(Source data)
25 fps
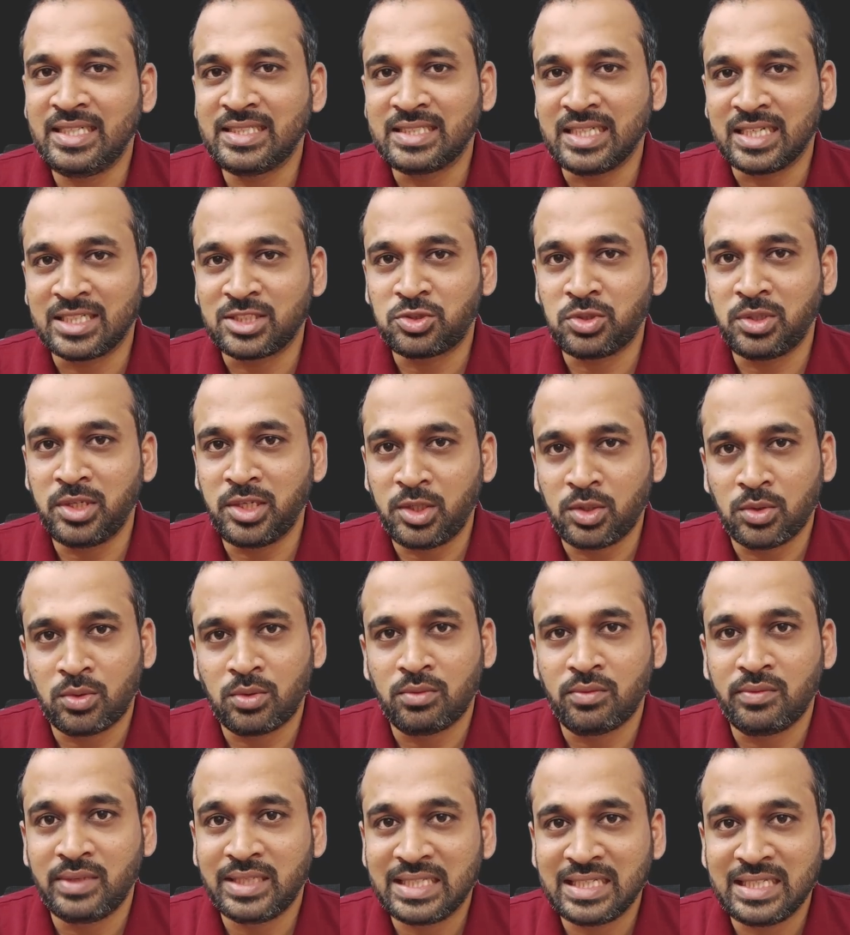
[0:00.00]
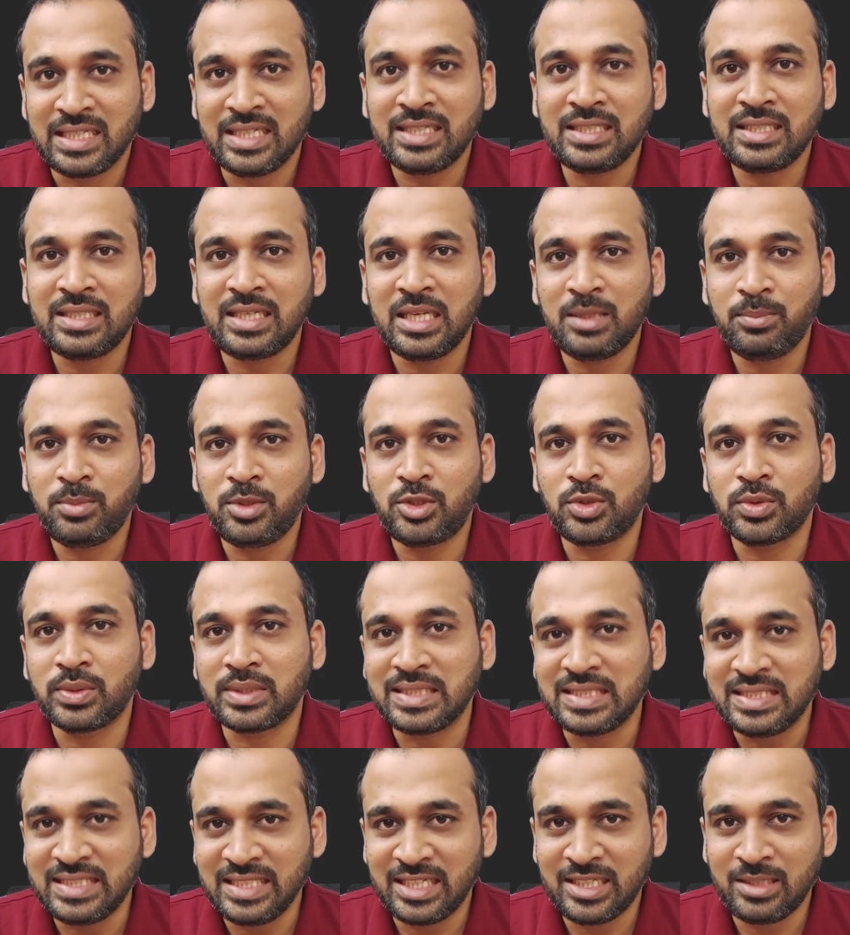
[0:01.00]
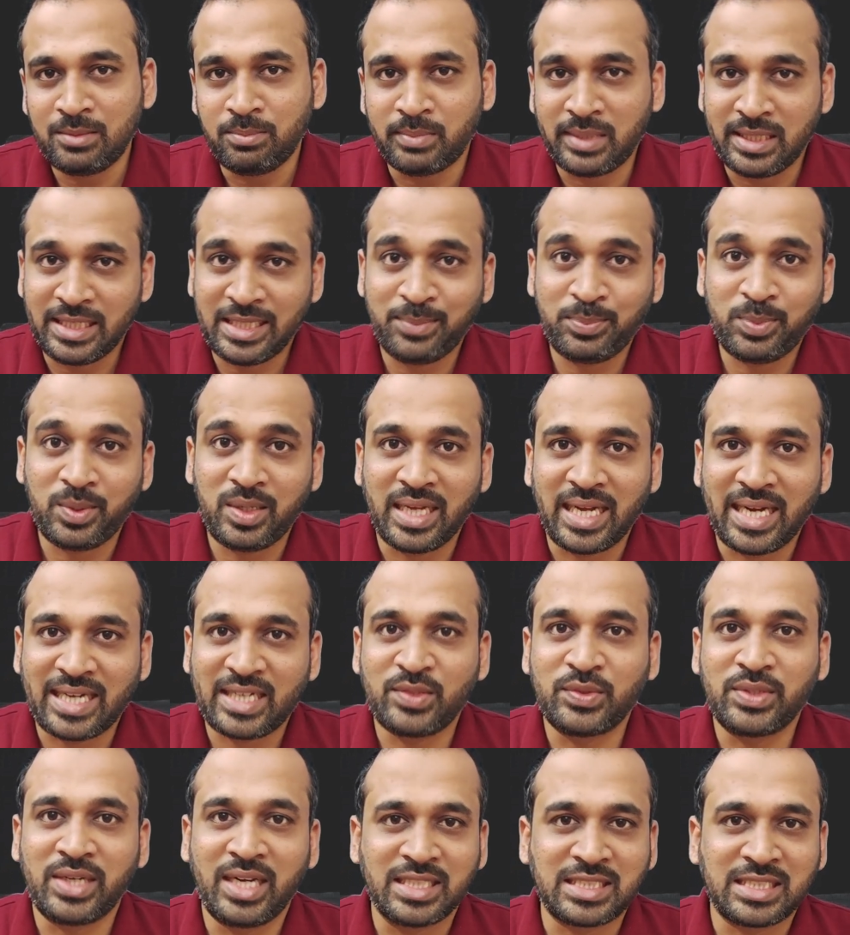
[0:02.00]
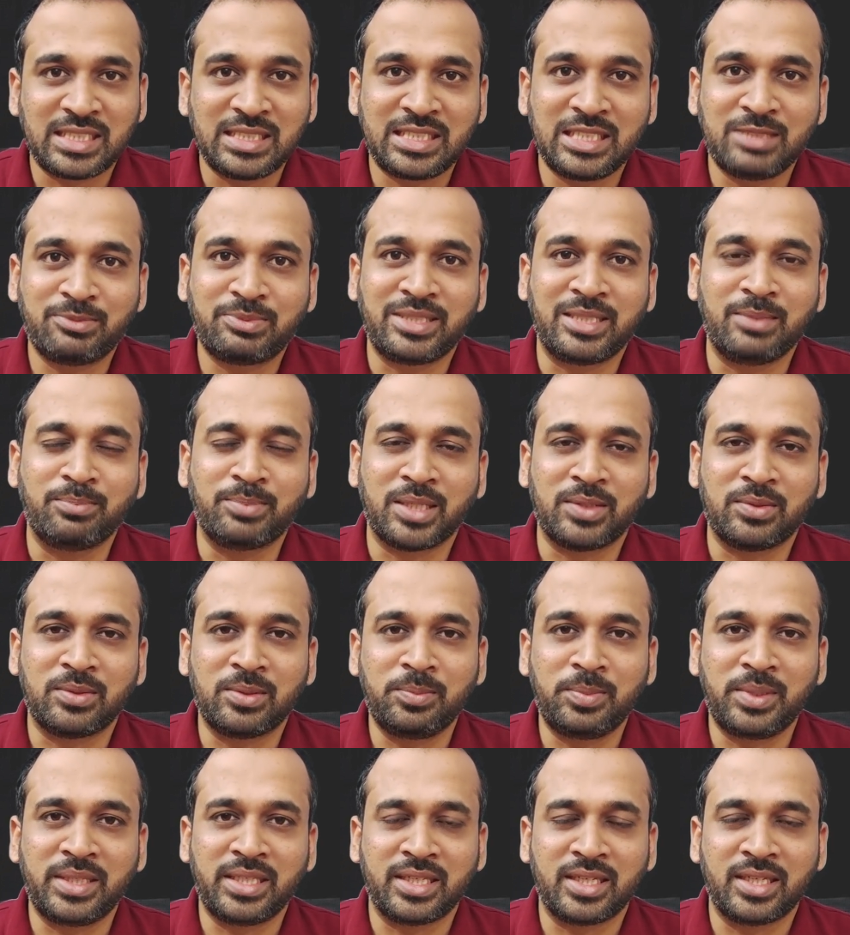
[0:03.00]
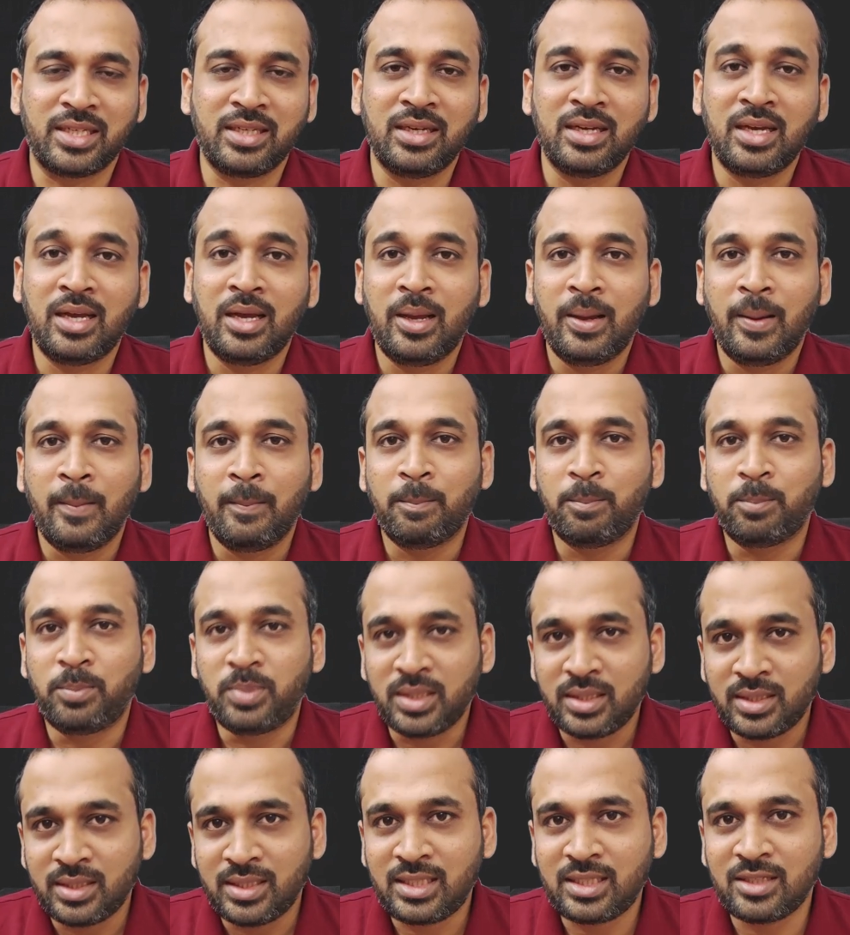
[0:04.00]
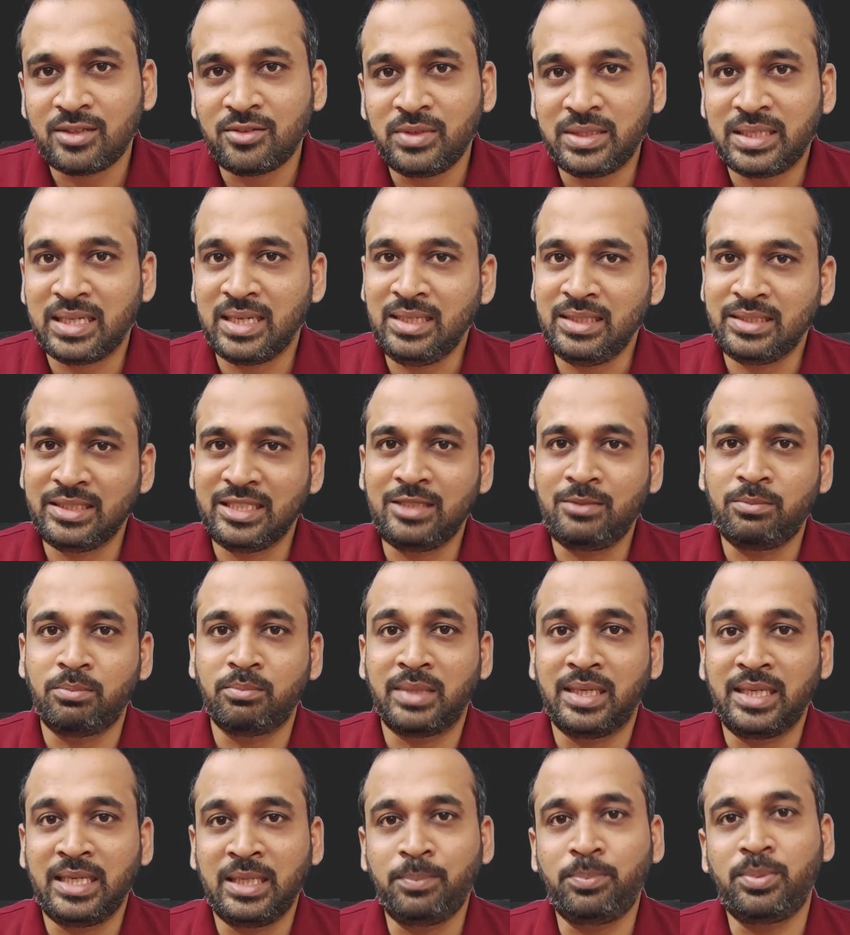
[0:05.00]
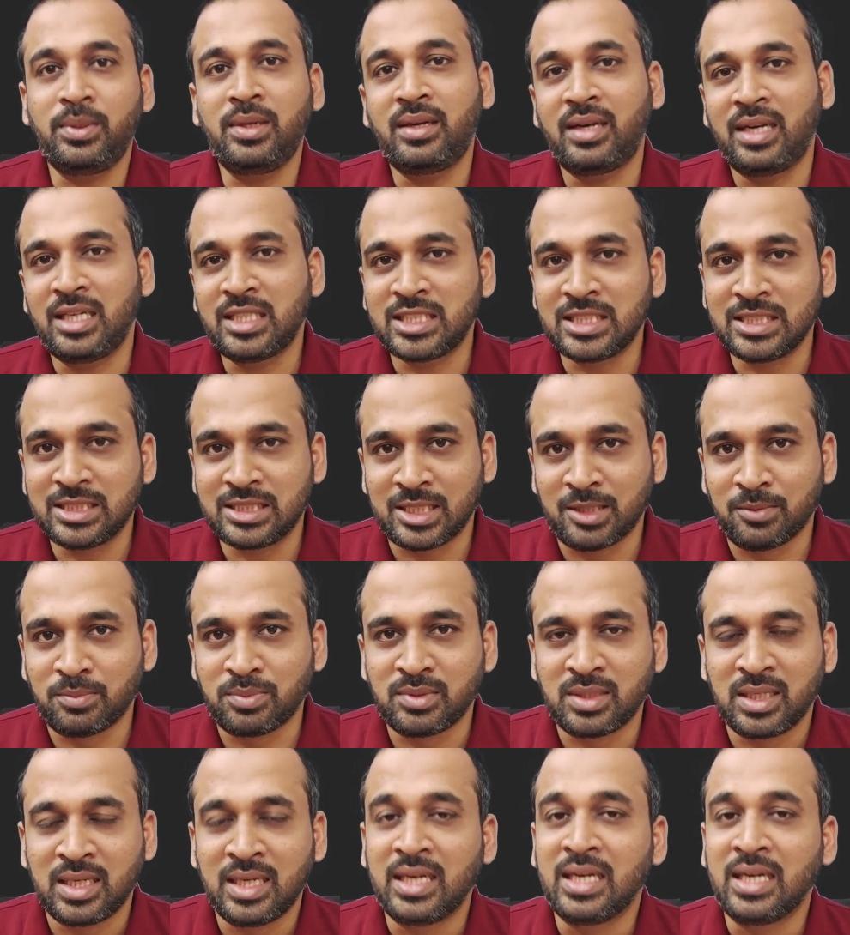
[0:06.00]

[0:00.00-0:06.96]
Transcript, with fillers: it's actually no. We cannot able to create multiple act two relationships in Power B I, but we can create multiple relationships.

---

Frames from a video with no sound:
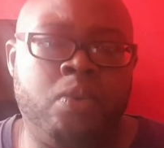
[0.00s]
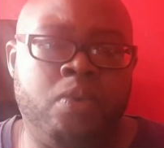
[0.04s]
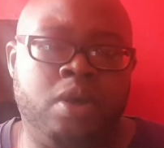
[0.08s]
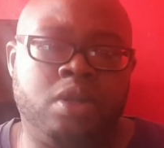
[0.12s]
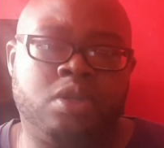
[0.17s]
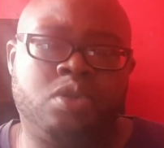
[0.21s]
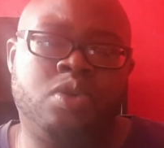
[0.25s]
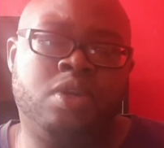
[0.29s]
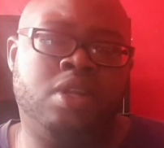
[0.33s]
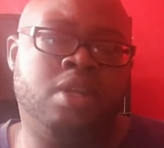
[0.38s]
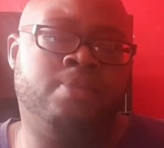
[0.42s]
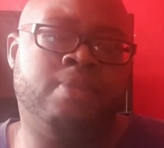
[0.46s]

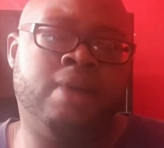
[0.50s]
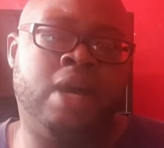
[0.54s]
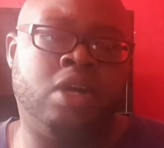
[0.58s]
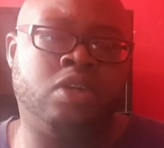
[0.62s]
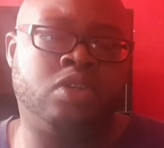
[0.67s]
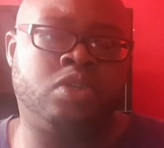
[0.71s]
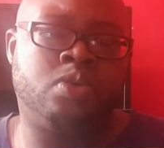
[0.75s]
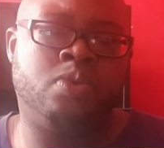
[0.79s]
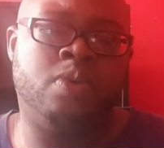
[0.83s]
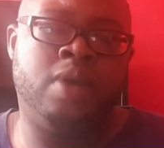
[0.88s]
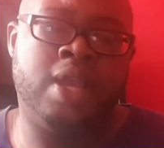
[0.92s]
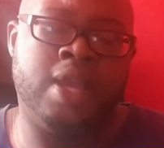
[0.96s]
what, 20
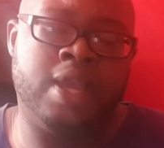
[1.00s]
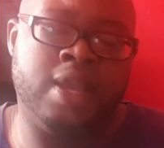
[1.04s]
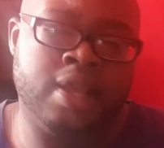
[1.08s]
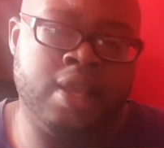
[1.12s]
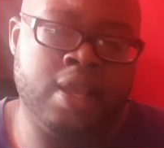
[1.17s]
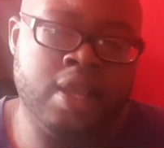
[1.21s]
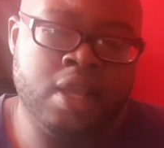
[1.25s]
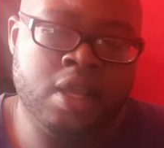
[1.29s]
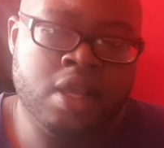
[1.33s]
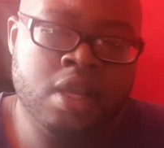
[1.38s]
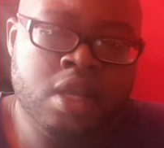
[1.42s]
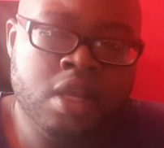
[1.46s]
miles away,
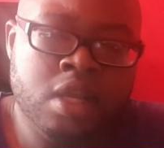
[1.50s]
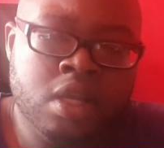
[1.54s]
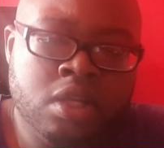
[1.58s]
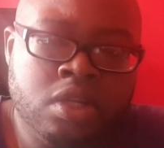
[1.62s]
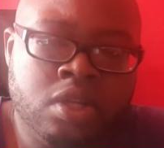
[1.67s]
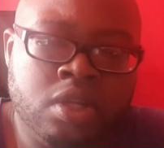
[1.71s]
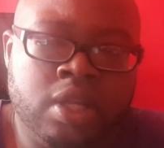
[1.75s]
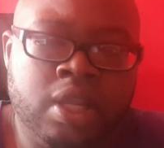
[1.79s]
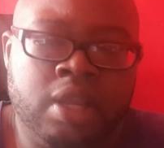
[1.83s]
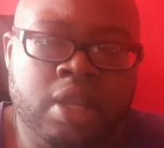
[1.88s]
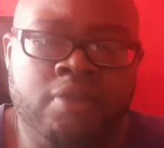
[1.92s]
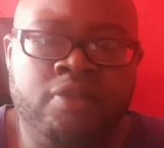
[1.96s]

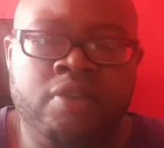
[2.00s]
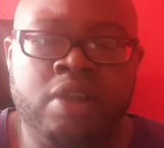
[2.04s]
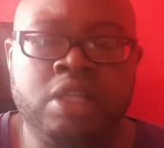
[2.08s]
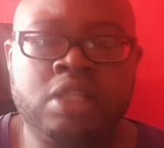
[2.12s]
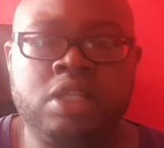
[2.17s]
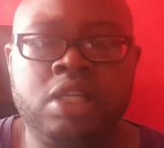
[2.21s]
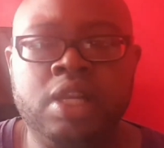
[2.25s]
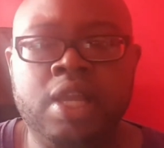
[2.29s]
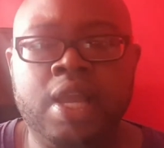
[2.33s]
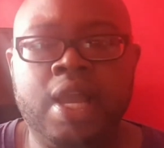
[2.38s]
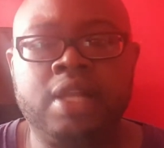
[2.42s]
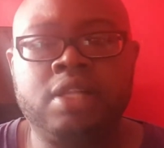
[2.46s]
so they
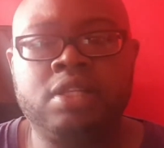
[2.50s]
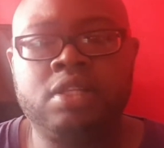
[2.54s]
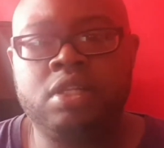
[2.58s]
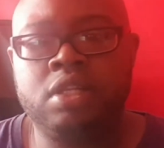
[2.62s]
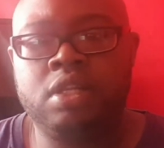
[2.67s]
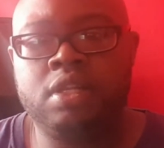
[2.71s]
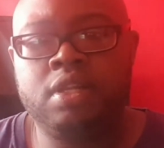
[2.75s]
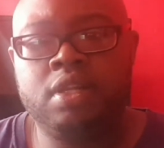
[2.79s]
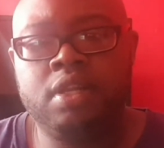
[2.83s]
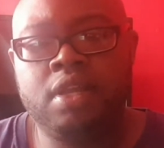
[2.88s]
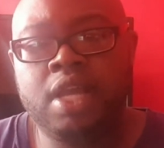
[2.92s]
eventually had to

...

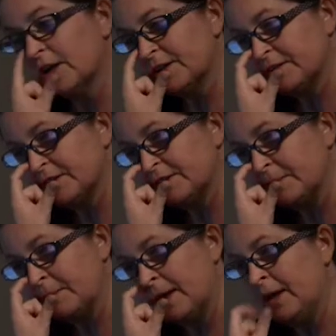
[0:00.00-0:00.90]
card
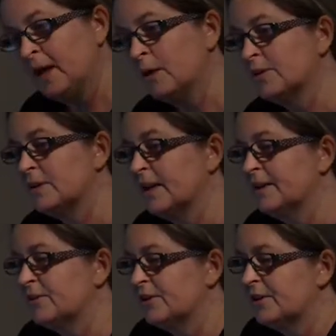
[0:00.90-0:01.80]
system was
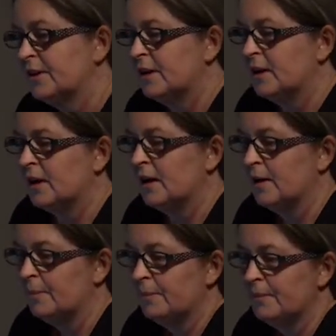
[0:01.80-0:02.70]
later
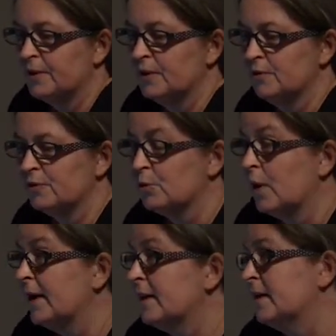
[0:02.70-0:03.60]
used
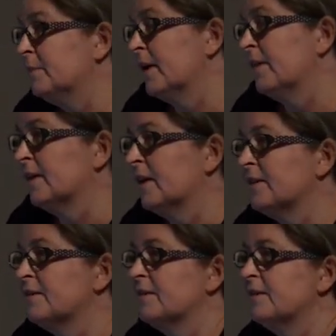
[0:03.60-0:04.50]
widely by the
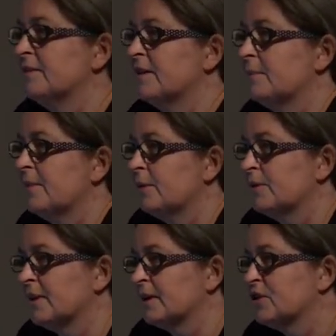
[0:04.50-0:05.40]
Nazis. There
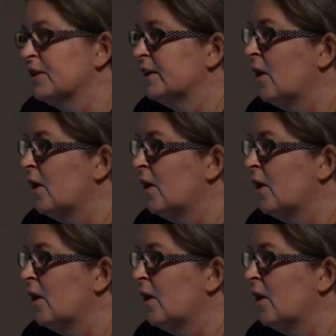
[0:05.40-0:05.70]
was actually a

(PROBLEM REQUIREMENTS) For each line above that holds the string "with", provide a copy of that line.

(REPLY TO THE TASK)
Transcript, with fillers: it's actually no. We cannot able to create multiple act two relationships in Power B I, but we can create multiple relationships.
Frames from a video with no sound:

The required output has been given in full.